C’est désormais « officiel » ; la France passe à l’action et décide d’officialiser l’ouverture de ses archives relatives à la guerre d’Algérie entre le 1er novembre 1954 et le 31 décembre 1966. Le texte a été publié jeudi dernier sur le journal officiel.
En effet, l’arrêté du ministère de la Culture publié sur le Journal officiel rend consultables toutes « les archives publiques produites dans le cadre d’affaires relatives à des faits commis en relation avec la guerre d’Algérie entre le 1er novembre 1954 et le 31 décembre 1966 ».
Plus exactement, il s’agit des « documents relatifs aux affaires portées devant les juridictions et à l’exécution des décisions de justice » et des « documents relatifs aux enquêtes réalisées par les services de la police judiciaire ».
Annoncée vers le début du mois en cours par la ministre de la Culture française Roselyne Bachelot, cette nouvelle démarche dans le cadre de l’épineux dossier de la mémoire suscite de la méfiance, notamment de la part des historiens et spécialistes algériens en la matière.

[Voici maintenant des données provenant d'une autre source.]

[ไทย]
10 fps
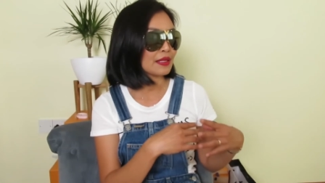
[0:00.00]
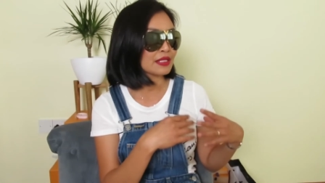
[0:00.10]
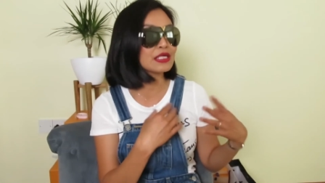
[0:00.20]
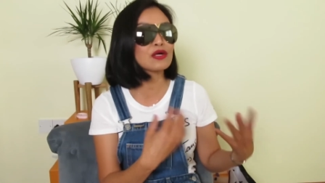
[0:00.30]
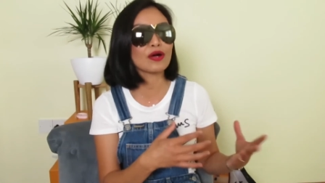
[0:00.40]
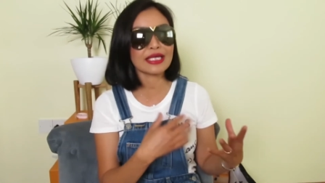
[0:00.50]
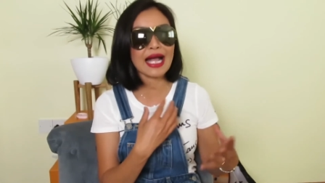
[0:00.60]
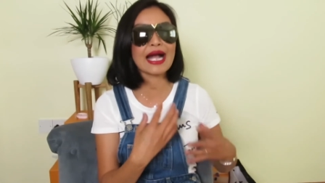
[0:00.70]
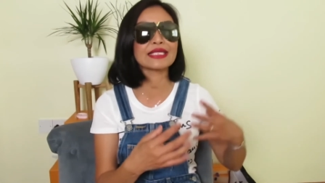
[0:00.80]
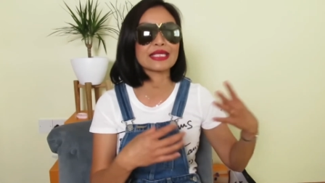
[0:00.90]
คือค่อน
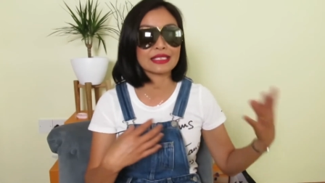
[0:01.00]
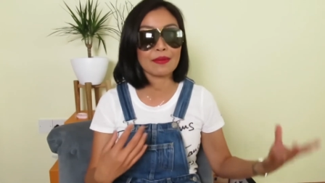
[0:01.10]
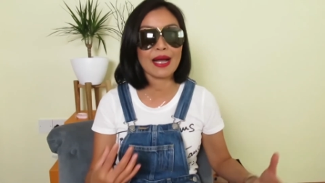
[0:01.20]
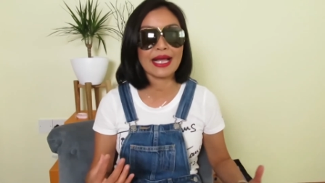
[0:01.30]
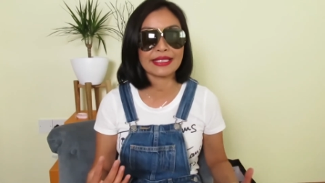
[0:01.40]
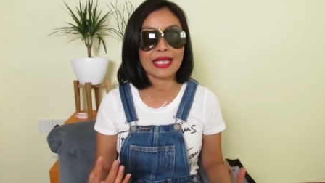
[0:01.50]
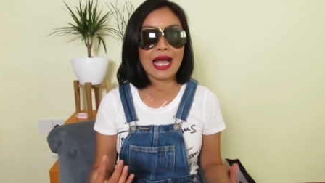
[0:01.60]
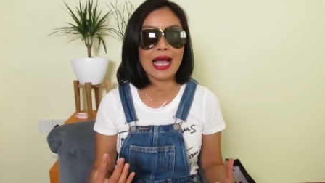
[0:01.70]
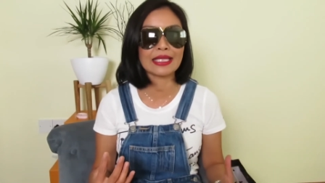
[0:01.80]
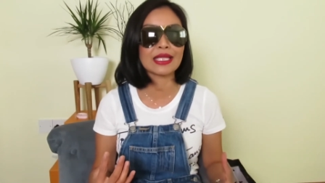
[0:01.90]
ข้างจะสบาย
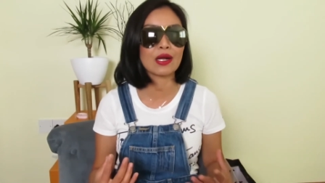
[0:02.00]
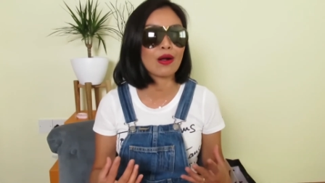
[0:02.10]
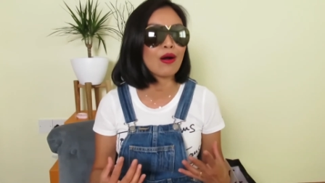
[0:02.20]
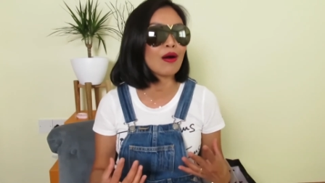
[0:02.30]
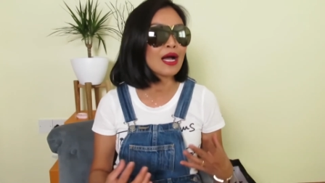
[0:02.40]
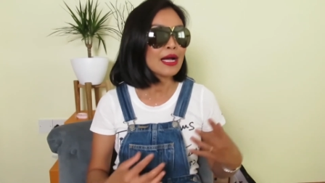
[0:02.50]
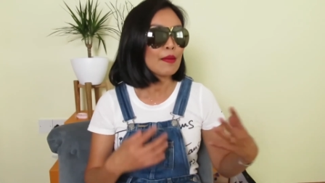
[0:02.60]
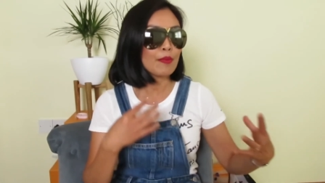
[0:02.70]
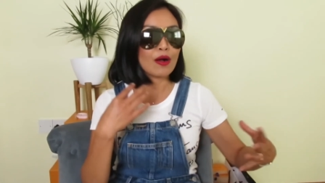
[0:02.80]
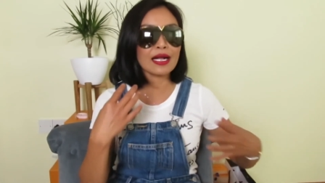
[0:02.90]
ตา แต่ก็
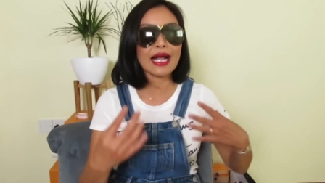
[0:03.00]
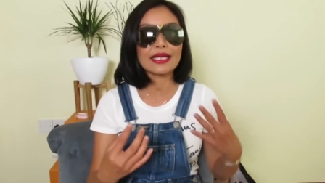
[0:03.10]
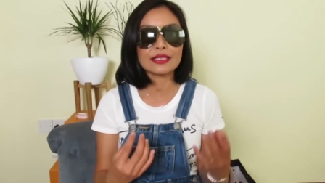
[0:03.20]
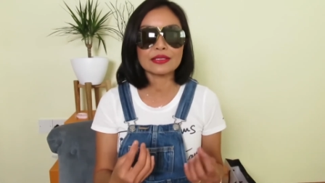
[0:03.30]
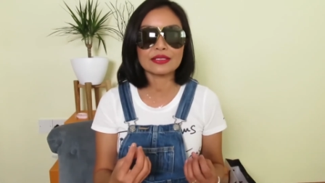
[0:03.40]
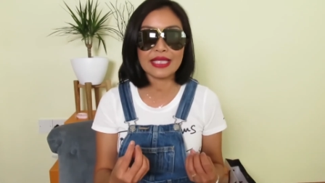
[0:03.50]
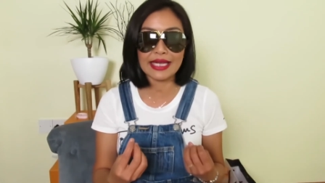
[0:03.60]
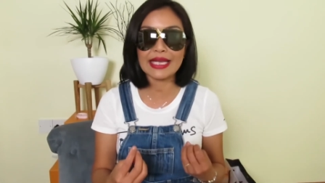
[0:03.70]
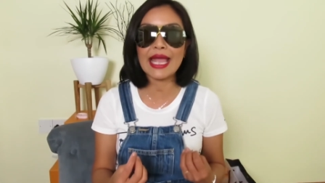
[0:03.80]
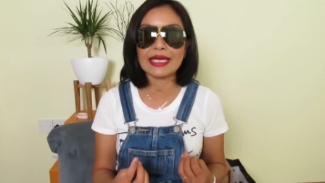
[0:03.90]
ป้องกันแสง
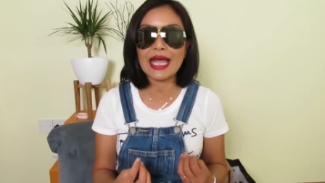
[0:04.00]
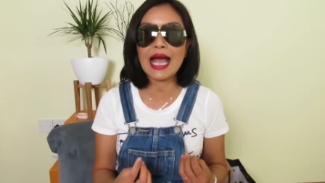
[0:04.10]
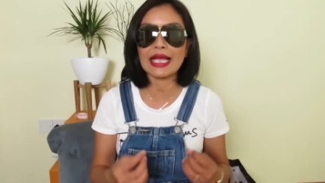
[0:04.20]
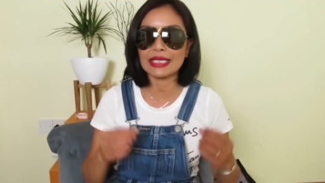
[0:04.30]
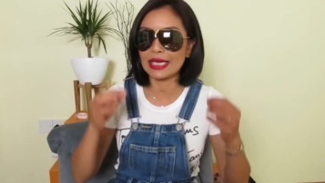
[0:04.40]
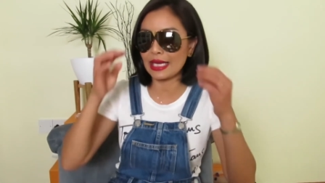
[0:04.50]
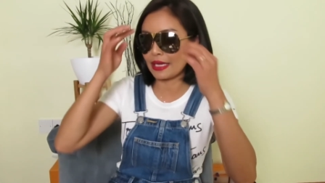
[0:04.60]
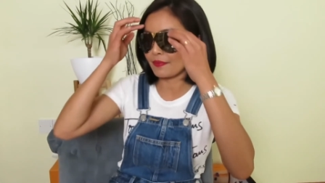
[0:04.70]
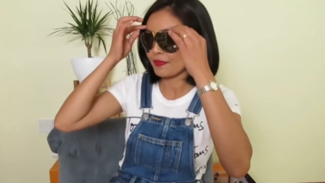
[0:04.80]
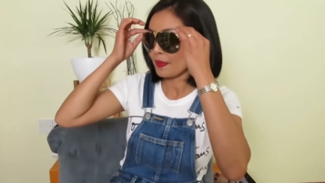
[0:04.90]
แดดได้นะคะ
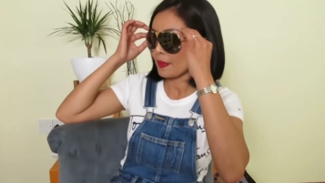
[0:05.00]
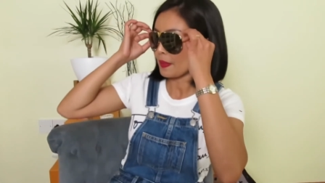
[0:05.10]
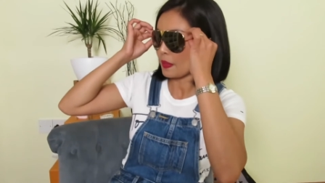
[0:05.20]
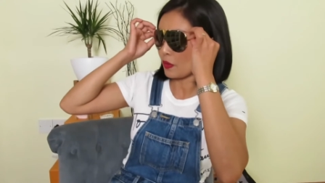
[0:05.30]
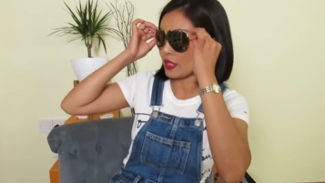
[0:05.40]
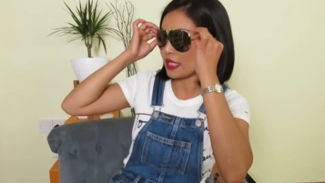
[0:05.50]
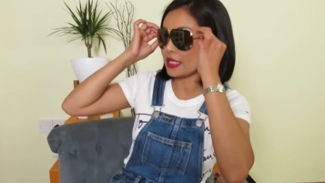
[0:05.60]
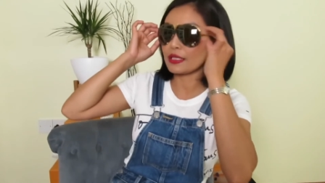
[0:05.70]
ตัวนี้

Entre ceux qui constatent que cette décision n’est rien d’autre qu’une tentative d’apaiser les tensions après les derniers évènements ayant marqué les relations entre les deux pays et ceux qui y vois « un piège » pour faire pression sur l’Algérie, la méfiance est désormais de mise.

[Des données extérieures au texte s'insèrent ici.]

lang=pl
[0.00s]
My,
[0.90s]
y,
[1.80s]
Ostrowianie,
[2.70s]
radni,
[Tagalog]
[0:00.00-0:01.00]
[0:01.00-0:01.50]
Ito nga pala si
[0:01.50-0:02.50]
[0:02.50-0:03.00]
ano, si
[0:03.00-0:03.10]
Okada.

« Nous considérons que cette démarche est incomplète »
Pour l’universitaire, chercheur et enseignant, Mohamed Lahcen Zeghidi, la décision de Paris d’ouvrir des archives de la guerre, « qui se fait par goutte-à-goutte » entre dans le cadre de la campagne électorale de l’actuel président français, Emmanuel Macron.

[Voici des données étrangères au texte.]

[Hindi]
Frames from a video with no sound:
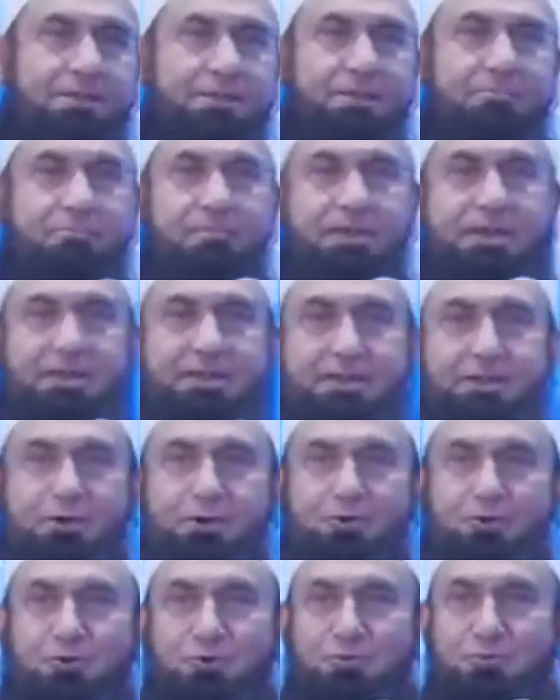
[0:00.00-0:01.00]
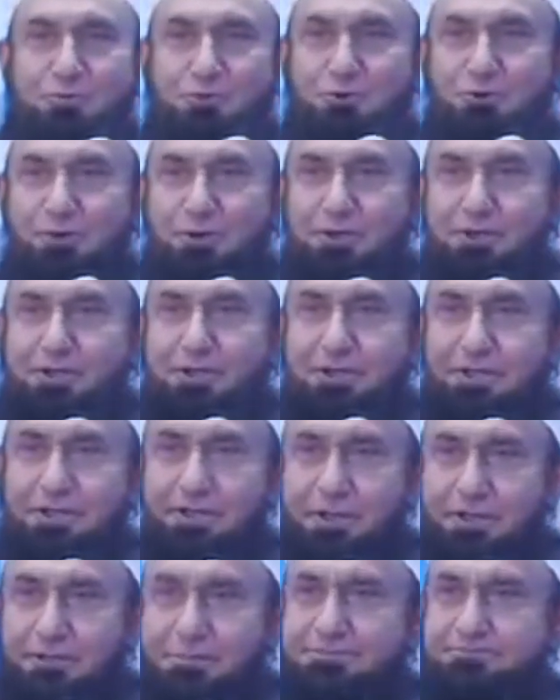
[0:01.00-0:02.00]
कि मैंने कबूल
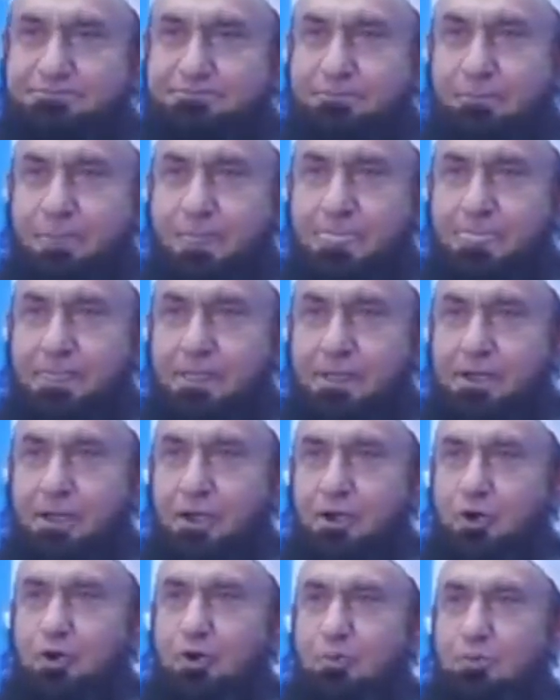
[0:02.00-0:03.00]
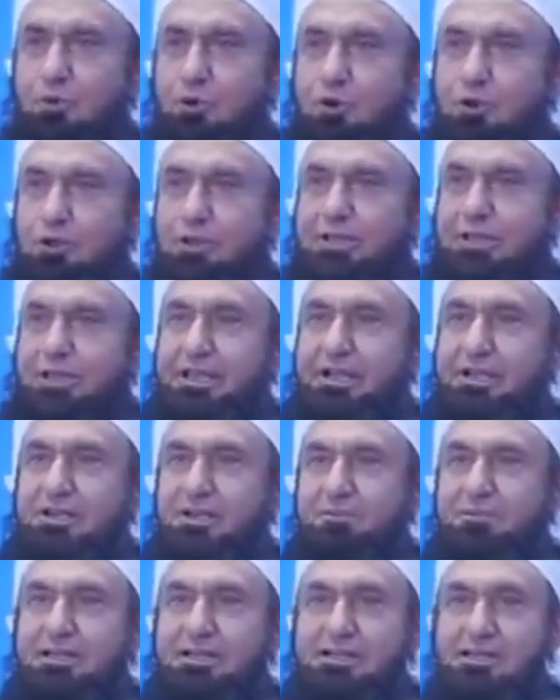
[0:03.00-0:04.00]
किया कबूल किया
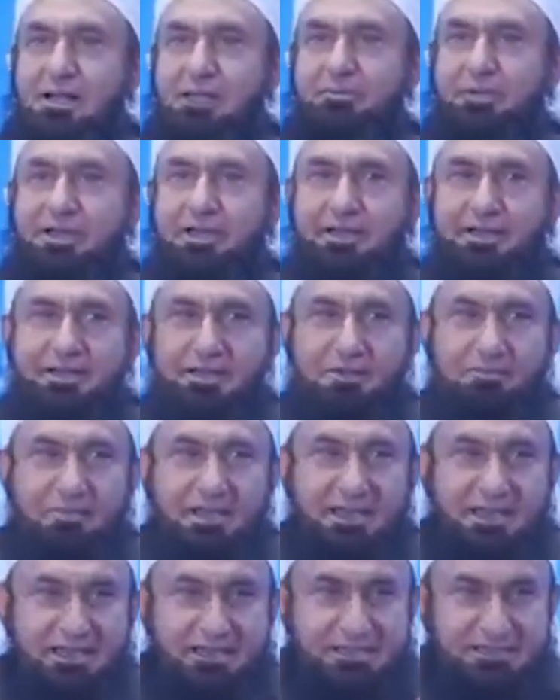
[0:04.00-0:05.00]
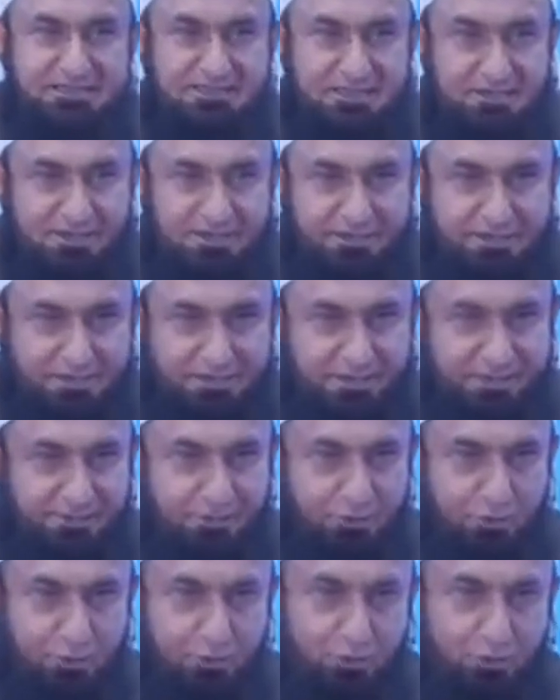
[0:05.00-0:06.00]
का मतलब है कि मैं इस लड़की
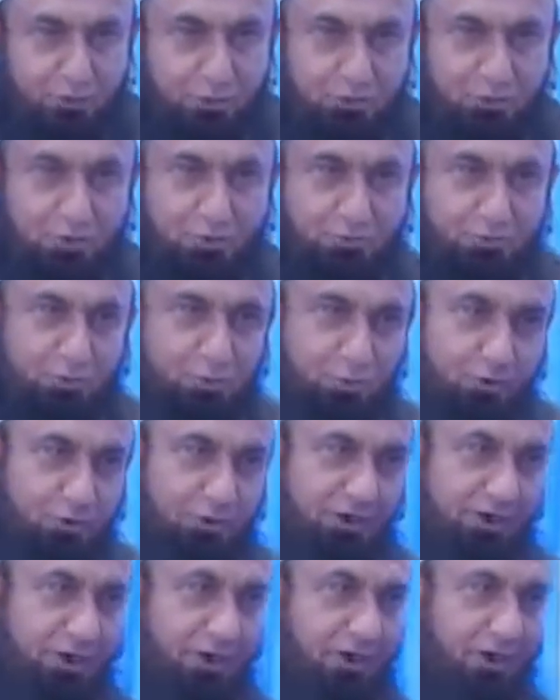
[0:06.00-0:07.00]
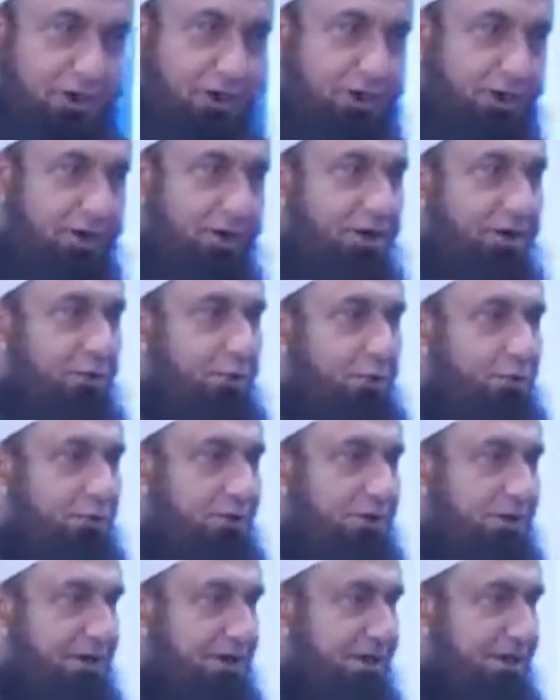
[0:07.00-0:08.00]
को कबूल कर रहा हूँ
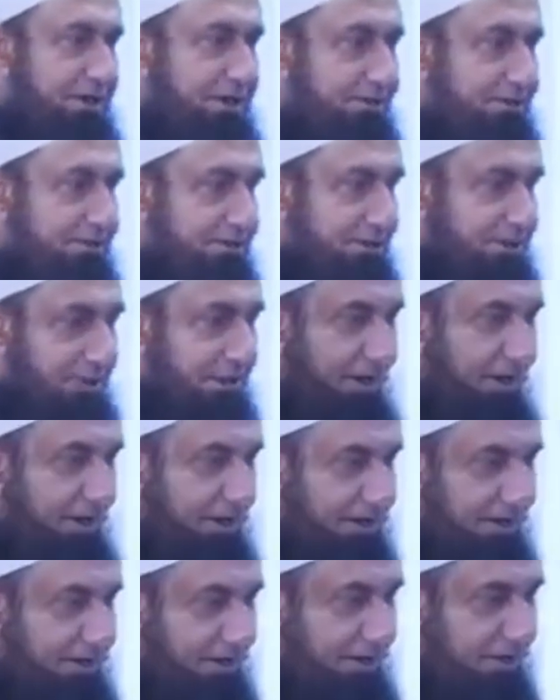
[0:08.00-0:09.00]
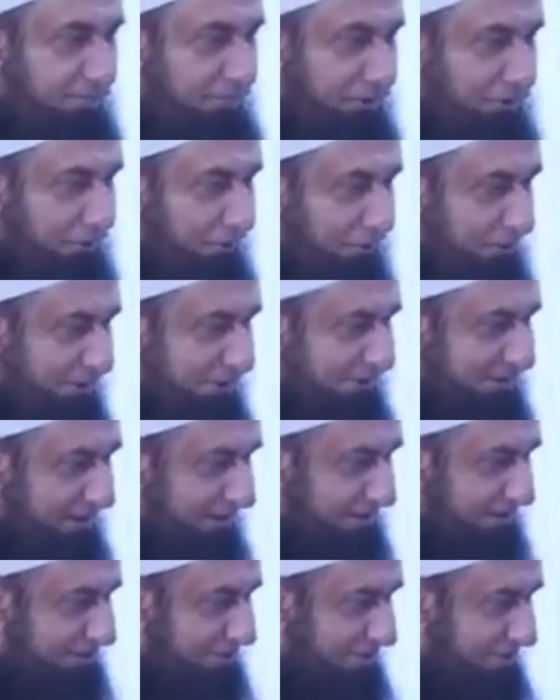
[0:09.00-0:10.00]
इसकी कमियों के
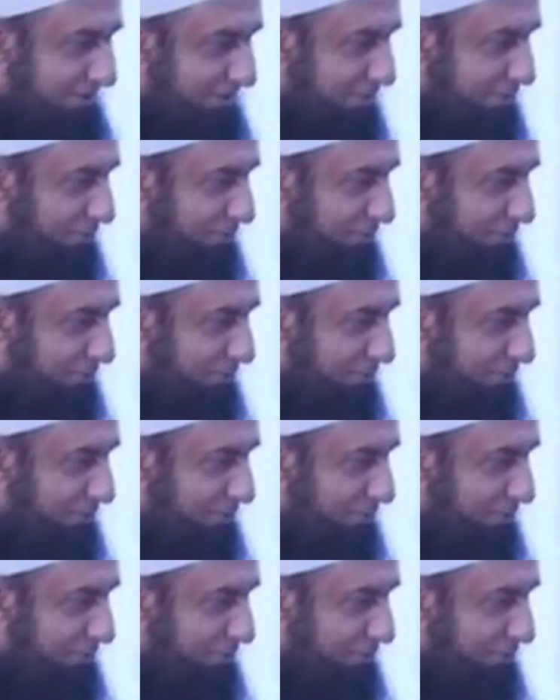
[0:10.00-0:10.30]
साथ भी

Dans une lecture livrée au quotidien Echorouk, il affirme qu’en tant qu’historiens, « nous considérons que cette démarche est incomplète. Car, il ne peut y avoir une réconciliation de la mémoire sans remplir les conditions, dont la première qui est la reconnaissance des crimes commis par la France coloniale ».
Ensuite viennent « les droits découlant de cette même reconnaissance, dont la récupération de l’archive », a-t-il ajouté. Selon lui, la dernière décision de la France « n’est pas innocente d’autant plus qu’elle concerne les enquêtes réalisées par les services français de la police et la gendarmerie ».
À ce propos, il précise qu’il a été constaté que certains aveux ont été obtenus par la torture, chose reconnue même par l’Élysée. Le président français avait déja reconnu que « Boumendjel avait été assassiné sous la torture, écartant ainsi les allégations du suicide. Il s’agit d’un démenti clair d’un haut responsable français quant aux procès-verbaux de la police ».
Comment peut-on alors croire ce qui va être ouvert, d’autant plus que ces procès-verbaux ont été faits sur la base d’interrogations menées sous la torture ? », s’est-il demandé.
« La démarche de Paris suscite moult suppositions »
Pour sa part, le Pr Mustapha Nouicer estime que la dernière démarche de Paris suscite moult suppositions concernant ses causes, notamment en cette période précise. Certains la considèrent comme un moyen de pression sur l’Algérie pour aboutir à des objectifs bien déterminés », a-t-il ajouté.
D’autres, souligne encore le même spécialiste, « relient cette démarche au contexte de tentatives d’apaisement avec l’Algérie, notamment après les dernières déclarations émises par des responsables français, dont celles du président Emmanuel Macron lui-même ».
Or, de nombreux historiens algériens évoquent cette démarche sous l’angle « du doute de tout ce qui vient de la part de l’État français, préconisant ainsi l’extrême prudence », a encore expliqué le Professeur en histoire.
En outre, l’intervenant affirme qu’un bon nombre d’Algériens salue cette démarche tout en considérant que l’ouverture d’une partie de l’archive signifie l’ouverture d’une nouvelle porte devant les études historiques dans l’avenir.
Pour lui, « la France semble vouloir envoyer un message implicite portant sur la volonté d’aller fermement vers l’avant concernant le dossier des archives de la guerre d’Algérie ».
Cependant, plusieurs questions doivent être posées ; la France s’est-elle récemment sentie négligente envers le l’État algérien, surtout après les déclarations de la droite française, ainsi que celles du président Macron ? Est-elle en train de reconsidérer ses décisions ? », s’est encore demandé le Pr Mustapha Nouicer.